■ **TASK OBJECTIVE**
When you reach a picture, skip it, and retype every line below exactly.

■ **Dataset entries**
____________________

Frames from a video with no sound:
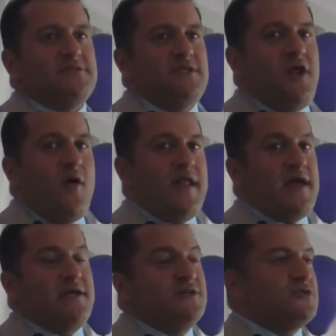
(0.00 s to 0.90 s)
you know,
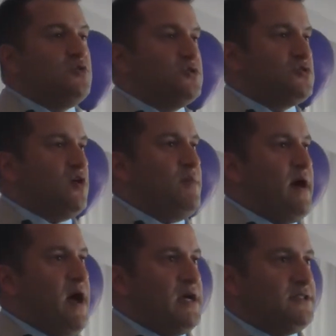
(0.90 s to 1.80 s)
and here's a cool story
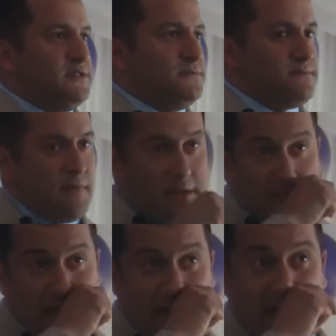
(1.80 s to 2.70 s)
about Austin. I'll
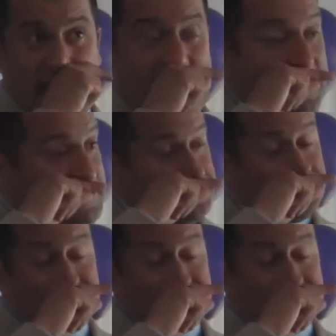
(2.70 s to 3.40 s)
tell you right now.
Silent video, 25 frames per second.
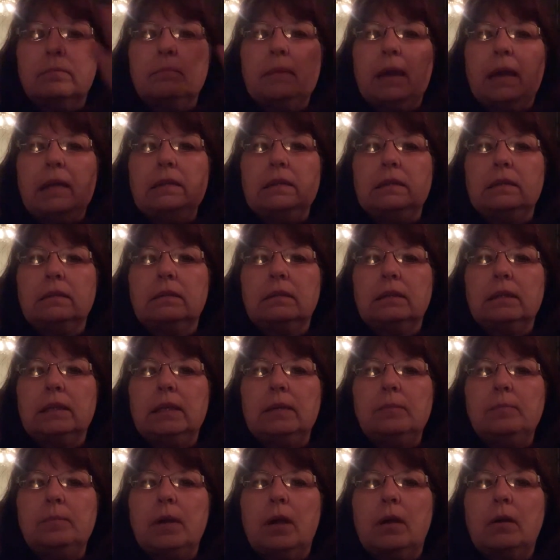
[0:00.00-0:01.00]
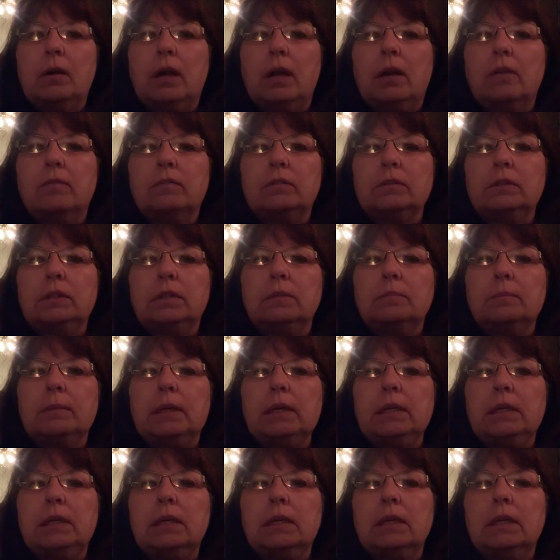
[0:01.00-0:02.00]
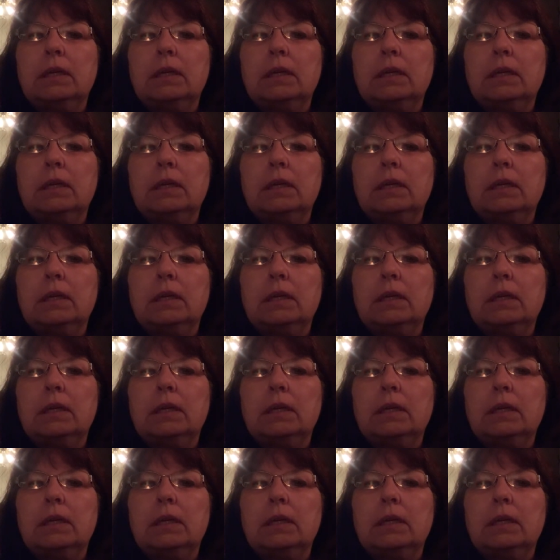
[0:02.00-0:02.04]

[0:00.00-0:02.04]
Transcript: made the leap. Y'all got to overlook me.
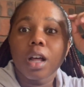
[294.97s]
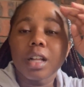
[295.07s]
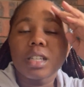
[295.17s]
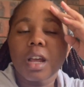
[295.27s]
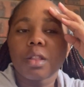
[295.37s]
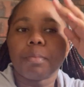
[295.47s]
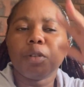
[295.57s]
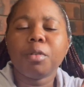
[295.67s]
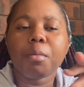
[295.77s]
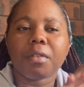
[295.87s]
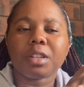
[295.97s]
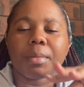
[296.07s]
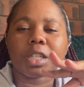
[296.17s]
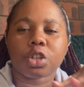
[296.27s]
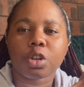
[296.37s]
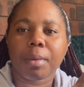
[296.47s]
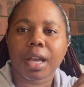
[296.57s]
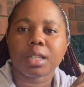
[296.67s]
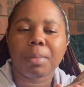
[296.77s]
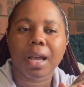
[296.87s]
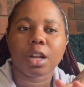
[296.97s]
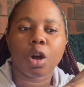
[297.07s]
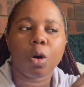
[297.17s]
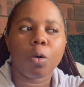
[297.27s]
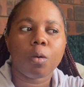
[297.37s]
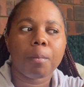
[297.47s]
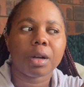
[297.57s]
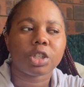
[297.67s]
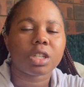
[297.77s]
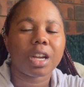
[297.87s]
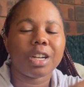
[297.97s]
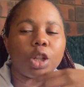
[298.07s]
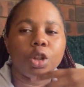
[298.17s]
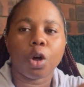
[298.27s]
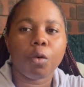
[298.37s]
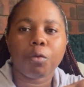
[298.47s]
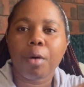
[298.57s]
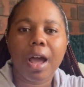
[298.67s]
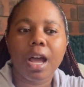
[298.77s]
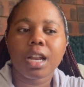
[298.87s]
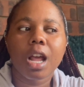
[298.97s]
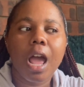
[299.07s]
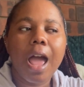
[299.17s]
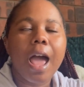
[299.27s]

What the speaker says: It's like the blueberry muffins that my sister makes back at home, but it's just like in a loaf pan.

____________________

■ **FINAL ANSWER**
Frames from a video with no sound:
(0.00 s to 0.90 s)
you know,
(0.90 s to 1.80 s)
and here's a cool story
(1.80 s to 2.70 s)
about Austin. I'll
(2.70 s to 3.40 s)
tell you right now.
Silent video, 25 frames per second.
[0:00.00-0:01.00]
[0:01.00-0:02.00]
[0:02.00-0:02.04]

[0:00.00-0:02.04]
Transcript: made the leap. Y'all got to overlook me.
[294.97s]
[295.07s]
[295.17s]
[295.27s]
[295.37s]
[295.47s]
[295.57s]
[295.67s]
[295.77s]
[295.87s]
[295.97s]
[296.07s]
[296.17s]
[296.27s]
[296.37s]
[296.47s]
[296.57s]
[296.67s]
[296.77s]
[296.87s]
[296.97s]
[297.07s]
[297.17s]
[297.27s]
[297.37s]
[297.47s]
[297.57s]
[297.67s]
[297.77s]
[297.87s]
[297.97s]
[298.07s]
[298.17s]
[298.27s]
[298.37s]
[298.47s]
[298.57s]
[298.67s]
[298.77s]
[298.87s]
[298.97s]
[299.07s]
[299.17s]
[299.27s]

What the speaker says: It's like the blueberry muffins that my sister makes back at home, but it's just like in a loaf pan.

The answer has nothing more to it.